(Source data)
━━━━━━━━━━━━━━━━━━━━
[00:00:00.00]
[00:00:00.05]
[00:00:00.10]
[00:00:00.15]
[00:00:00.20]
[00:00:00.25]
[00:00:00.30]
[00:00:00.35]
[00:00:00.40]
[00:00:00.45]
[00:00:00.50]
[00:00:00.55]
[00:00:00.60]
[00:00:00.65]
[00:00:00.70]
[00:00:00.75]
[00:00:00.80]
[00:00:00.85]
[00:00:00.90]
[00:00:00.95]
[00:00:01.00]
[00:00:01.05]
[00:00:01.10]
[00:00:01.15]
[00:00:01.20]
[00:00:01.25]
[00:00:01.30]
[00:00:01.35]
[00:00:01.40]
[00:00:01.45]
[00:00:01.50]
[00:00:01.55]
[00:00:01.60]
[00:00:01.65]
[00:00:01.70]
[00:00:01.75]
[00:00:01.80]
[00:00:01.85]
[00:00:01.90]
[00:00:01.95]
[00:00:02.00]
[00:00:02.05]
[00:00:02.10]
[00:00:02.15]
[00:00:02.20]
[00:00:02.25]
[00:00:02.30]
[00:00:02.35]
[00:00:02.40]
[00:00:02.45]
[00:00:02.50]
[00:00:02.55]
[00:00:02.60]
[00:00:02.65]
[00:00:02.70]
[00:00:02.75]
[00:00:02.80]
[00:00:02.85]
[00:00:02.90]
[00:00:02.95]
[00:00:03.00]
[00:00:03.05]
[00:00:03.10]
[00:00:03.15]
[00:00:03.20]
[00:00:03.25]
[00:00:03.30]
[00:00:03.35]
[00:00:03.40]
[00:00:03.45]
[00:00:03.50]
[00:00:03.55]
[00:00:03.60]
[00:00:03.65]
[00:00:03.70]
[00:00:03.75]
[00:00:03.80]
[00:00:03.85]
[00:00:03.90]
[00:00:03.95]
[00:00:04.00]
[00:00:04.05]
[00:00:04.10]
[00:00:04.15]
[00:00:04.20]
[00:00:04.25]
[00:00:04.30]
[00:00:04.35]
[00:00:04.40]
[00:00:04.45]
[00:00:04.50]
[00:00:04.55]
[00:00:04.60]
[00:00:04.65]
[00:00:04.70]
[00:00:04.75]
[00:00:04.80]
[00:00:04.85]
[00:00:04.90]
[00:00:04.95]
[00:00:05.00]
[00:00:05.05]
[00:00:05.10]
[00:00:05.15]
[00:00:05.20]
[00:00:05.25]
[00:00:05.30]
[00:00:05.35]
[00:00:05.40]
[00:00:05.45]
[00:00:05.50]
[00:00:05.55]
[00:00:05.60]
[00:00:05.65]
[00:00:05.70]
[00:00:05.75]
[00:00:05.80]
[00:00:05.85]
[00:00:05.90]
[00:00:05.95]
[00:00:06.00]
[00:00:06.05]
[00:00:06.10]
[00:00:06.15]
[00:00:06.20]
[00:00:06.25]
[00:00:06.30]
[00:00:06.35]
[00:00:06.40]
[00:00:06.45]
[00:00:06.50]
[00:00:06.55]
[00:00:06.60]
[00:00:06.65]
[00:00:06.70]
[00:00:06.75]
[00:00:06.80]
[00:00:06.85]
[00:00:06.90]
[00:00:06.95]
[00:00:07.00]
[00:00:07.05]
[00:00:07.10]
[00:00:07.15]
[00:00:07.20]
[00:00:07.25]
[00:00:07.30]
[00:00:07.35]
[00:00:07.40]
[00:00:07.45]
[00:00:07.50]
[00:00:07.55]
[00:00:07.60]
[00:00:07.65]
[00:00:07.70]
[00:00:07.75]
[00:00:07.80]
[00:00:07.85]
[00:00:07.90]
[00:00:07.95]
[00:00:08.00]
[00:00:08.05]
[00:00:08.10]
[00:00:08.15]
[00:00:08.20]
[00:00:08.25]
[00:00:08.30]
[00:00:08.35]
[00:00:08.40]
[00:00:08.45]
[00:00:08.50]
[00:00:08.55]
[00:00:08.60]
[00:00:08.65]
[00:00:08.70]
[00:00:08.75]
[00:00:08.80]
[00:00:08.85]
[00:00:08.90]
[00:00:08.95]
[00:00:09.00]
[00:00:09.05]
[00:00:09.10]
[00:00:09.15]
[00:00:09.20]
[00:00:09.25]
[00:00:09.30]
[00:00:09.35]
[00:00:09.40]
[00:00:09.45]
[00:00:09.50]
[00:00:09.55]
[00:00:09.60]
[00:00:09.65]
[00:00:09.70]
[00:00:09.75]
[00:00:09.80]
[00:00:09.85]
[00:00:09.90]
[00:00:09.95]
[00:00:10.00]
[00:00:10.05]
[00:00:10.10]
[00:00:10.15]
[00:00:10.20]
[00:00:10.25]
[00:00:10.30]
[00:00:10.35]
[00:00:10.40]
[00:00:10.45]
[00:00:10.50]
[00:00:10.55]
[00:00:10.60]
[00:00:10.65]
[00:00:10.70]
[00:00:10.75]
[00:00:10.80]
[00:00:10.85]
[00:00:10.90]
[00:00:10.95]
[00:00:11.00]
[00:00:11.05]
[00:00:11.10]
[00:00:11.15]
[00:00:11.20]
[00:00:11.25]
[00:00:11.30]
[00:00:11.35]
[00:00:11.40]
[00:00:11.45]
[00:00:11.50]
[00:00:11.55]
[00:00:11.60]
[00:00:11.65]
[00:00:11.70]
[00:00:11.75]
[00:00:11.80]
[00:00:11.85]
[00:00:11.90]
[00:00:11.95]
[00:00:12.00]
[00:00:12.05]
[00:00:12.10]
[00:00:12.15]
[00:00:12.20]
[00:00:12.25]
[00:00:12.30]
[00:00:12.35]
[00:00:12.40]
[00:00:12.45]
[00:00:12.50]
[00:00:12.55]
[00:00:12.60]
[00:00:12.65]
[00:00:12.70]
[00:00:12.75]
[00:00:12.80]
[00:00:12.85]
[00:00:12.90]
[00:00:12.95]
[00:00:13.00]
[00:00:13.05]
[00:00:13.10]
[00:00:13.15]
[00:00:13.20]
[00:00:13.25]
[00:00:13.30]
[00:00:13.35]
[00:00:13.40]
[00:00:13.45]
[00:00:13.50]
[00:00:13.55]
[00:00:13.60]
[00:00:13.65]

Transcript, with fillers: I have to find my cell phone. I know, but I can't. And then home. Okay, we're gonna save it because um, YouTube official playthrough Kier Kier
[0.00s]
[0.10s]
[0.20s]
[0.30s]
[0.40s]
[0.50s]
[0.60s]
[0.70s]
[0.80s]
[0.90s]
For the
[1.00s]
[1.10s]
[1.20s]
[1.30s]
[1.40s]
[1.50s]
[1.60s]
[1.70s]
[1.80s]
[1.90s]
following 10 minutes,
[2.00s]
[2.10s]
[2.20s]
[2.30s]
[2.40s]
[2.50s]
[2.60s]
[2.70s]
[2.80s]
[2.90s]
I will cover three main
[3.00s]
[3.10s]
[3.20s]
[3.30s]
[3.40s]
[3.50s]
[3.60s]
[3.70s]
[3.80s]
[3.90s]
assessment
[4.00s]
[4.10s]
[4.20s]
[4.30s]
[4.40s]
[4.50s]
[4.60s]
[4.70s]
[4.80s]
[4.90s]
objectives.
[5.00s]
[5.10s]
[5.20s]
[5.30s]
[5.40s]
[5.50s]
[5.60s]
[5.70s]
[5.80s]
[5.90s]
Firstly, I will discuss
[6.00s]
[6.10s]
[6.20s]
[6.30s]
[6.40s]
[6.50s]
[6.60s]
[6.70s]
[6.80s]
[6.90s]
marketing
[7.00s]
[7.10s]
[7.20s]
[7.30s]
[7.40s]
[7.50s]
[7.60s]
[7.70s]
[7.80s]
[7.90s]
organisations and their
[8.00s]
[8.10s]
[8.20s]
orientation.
━━━━━━━━━━━━━━━━━━━━
[Assigned task]
Only an exact copy of the data above will do.

[Exercise answer]
[00:00:00.00]
[00:00:00.05]
[00:00:00.10]
[00:00:00.15]
[00:00:00.20]
[00:00:00.25]
[00:00:00.30]
[00:00:00.35]
[00:00:00.40]
[00:00:00.45]
[00:00:00.50]
[00:00:00.55]
[00:00:00.60]
[00:00:00.65]
[00:00:00.70]
[00:00:00.75]
[00:00:00.80]
[00:00:00.85]
[00:00:00.90]
[00:00:00.95]
[00:00:01.00]
[00:00:01.05]
[00:00:01.10]
[00:00:01.15]
[00:00:01.20]
[00:00:01.25]
[00:00:01.30]
[00:00:01.35]
[00:00:01.40]
[00:00:01.45]
[00:00:01.50]
[00:00:01.55]
[00:00:01.60]
[00:00:01.65]
[00:00:01.70]
[00:00:01.75]
[00:00:01.80]
[00:00:01.85]
[00:00:01.90]
[00:00:01.95]
[00:00:02.00]
[00:00:02.05]
[00:00:02.10]
[00:00:02.15]
[00:00:02.20]
[00:00:02.25]
[00:00:02.30]
[00:00:02.35]
[00:00:02.40]
[00:00:02.45]
[00:00:02.50]
[00:00:02.55]
[00:00:02.60]
[00:00:02.65]
[00:00:02.70]
[00:00:02.75]
[00:00:02.80]
[00:00:02.85]
[00:00:02.90]
[00:00:02.95]
[00:00:03.00]
[00:00:03.05]
[00:00:03.10]
[00:00:03.15]
[00:00:03.20]
[00:00:03.25]
[00:00:03.30]
[00:00:03.35]
[00:00:03.40]
[00:00:03.45]
[00:00:03.50]
[00:00:03.55]
[00:00:03.60]
[00:00:03.65]
[00:00:03.70]
[00:00:03.75]
[00:00:03.80]
[00:00:03.85]
[00:00:03.90]
[00:00:03.95]
[00:00:04.00]
[00:00:04.05]
[00:00:04.10]
[00:00:04.15]
[00:00:04.20]
[00:00:04.25]
[00:00:04.30]
[00:00:04.35]
[00:00:04.40]
[00:00:04.45]
[00:00:04.50]
[00:00:04.55]
[00:00:04.60]
[00:00:04.65]
[00:00:04.70]
[00:00:04.75]
[00:00:04.80]
[00:00:04.85]
[00:00:04.90]
[00:00:04.95]
[00:00:05.00]
[00:00:05.05]
[00:00:05.10]
[00:00:05.15]
[00:00:05.20]
[00:00:05.25]
[00:00:05.30]
[00:00:05.35]
[00:00:05.40]
[00:00:05.45]
[00:00:05.50]
[00:00:05.55]
[00:00:05.60]
[00:00:05.65]
[00:00:05.70]
[00:00:05.75]
[00:00:05.80]
[00:00:05.85]
[00:00:05.90]
[00:00:05.95]
[00:00:06.00]
[00:00:06.05]
[00:00:06.10]
[00:00:06.15]
[00:00:06.20]
[00:00:06.25]
[00:00:06.30]
[00:00:06.35]
[00:00:06.40]
[00:00:06.45]
[00:00:06.50]
[00:00:06.55]
[00:00:06.60]
[00:00:06.65]
[00:00:06.70]
[00:00:06.75]
[00:00:06.80]
[00:00:06.85]
[00:00:06.90]
[00:00:06.95]
[00:00:07.00]
[00:00:07.05]
[00:00:07.10]
[00:00:07.15]
[00:00:07.20]
[00:00:07.25]
[00:00:07.30]
[00:00:07.35]
[00:00:07.40]
[00:00:07.45]
[00:00:07.50]
[00:00:07.55]
[00:00:07.60]
[00:00:07.65]
[00:00:07.70]
[00:00:07.75]
[00:00:07.80]
[00:00:07.85]
[00:00:07.90]
[00:00:07.95]
[00:00:08.00]
[00:00:08.05]
[00:00:08.10]
[00:00:08.15]
[00:00:08.20]
[00:00:08.25]
[00:00:08.30]
[00:00:08.35]
[00:00:08.40]
[00:00:08.45]
[00:00:08.50]
[00:00:08.55]
[00:00:08.60]
[00:00:08.65]
[00:00:08.70]
[00:00:08.75]
[00:00:08.80]
[00:00:08.85]
[00:00:08.90]
[00:00:08.95]
[00:00:09.00]
[00:00:09.05]
[00:00:09.10]
[00:00:09.15]
[00:00:09.20]
[00:00:09.25]
[00:00:09.30]
[00:00:09.35]
[00:00:09.40]
[00:00:09.45]
[00:00:09.50]
[00:00:09.55]
[00:00:09.60]
[00:00:09.65]
[00:00:09.70]
[00:00:09.75]
[00:00:09.80]
[00:00:09.85]
[00:00:09.90]
[00:00:09.95]
[00:00:10.00]
[00:00:10.05]
[00:00:10.10]
[00:00:10.15]
[00:00:10.20]
[00:00:10.25]
[00:00:10.30]
[00:00:10.35]
[00:00:10.40]
[00:00:10.45]
[00:00:10.50]
[00:00:10.55]
[00:00:10.60]
[00:00:10.65]
[00:00:10.70]
[00:00:10.75]
[00:00:10.80]
[00:00:10.85]
[00:00:10.90]
[00:00:10.95]
[00:00:11.00]
[00:00:11.05]
[00:00:11.10]
[00:00:11.15]
[00:00:11.20]
[00:00:11.25]
[00:00:11.30]
[00:00:11.35]
[00:00:11.40]
[00:00:11.45]
[00:00:11.50]
[00:00:11.55]
[00:00:11.60]
[00:00:11.65]
[00:00:11.70]
[00:00:11.75]
[00:00:11.80]
[00:00:11.85]
[00:00:11.90]
[00:00:11.95]
[00:00:12.00]
[00:00:12.05]
[00:00:12.10]
[00:00:12.15]
[00:00:12.20]
[00:00:12.25]
[00:00:12.30]
[00:00:12.35]
[00:00:12.40]
[00:00:12.45]
[00:00:12.50]
[00:00:12.55]
[00:00:12.60]
[00:00:12.65]
[00:00:12.70]
[00:00:12.75]
[00:00:12.80]
[00:00:12.85]
[00:00:12.90]
[00:00:12.95]
[00:00:13.00]
[00:00:13.05]
[00:00:13.10]
[00:00:13.15]
[00:00:13.20]
[00:00:13.25]
[00:00:13.30]
[00:00:13.35]
[00:00:13.40]
[00:00:13.45]
[00:00:13.50]
[00:00:13.55]
[00:00:13.60]
[00:00:13.65]

Transcript, with fillers: I have to find my cell phone. I know, but I can't. And then home. Okay, we're gonna save it because um, YouTube official playthrough Kier Kier
[0.00s]
[0.10s]
[0.20s]
[0.30s]
[0.40s]
[0.50s]
[0.60s]
[0.70s]
[0.80s]
[0.90s]
For the
[1.00s]
[1.10s]
[1.20s]
[1.30s]
[1.40s]
[1.50s]
[1.60s]
[1.70s]
[1.80s]
[1.90s]
following 10 minutes,
[2.00s]
[2.10s]
[2.20s]
[2.30s]
[2.40s]
[2.50s]
[2.60s]
[2.70s]
[2.80s]
[2.90s]
I will cover three main
[3.00s]
[3.10s]
[3.20s]
[3.30s]
[3.40s]
[3.50s]
[3.60s]
[3.70s]
[3.80s]
[3.90s]
assessment
[4.00s]
[4.10s]
[4.20s]
[4.30s]
[4.40s]
[4.50s]
[4.60s]
[4.70s]
[4.80s]
[4.90s]
objectives.
[5.00s]
[5.10s]
[5.20s]
[5.30s]
[5.40s]
[5.50s]
[5.60s]
[5.70s]
[5.80s]
[5.90s]
Firstly, I will discuss
[6.00s]
[6.10s]
[6.20s]
[6.30s]
[6.40s]
[6.50s]
[6.60s]
[6.70s]
[6.80s]
[6.90s]
marketing
[7.00s]
[7.10s]
[7.20s]
[7.30s]
[7.40s]
[7.50s]
[7.60s]
[7.70s]
[7.80s]
[7.90s]
organisations and their
[8.00s]
[8.10s]
[8.20s]
orientation.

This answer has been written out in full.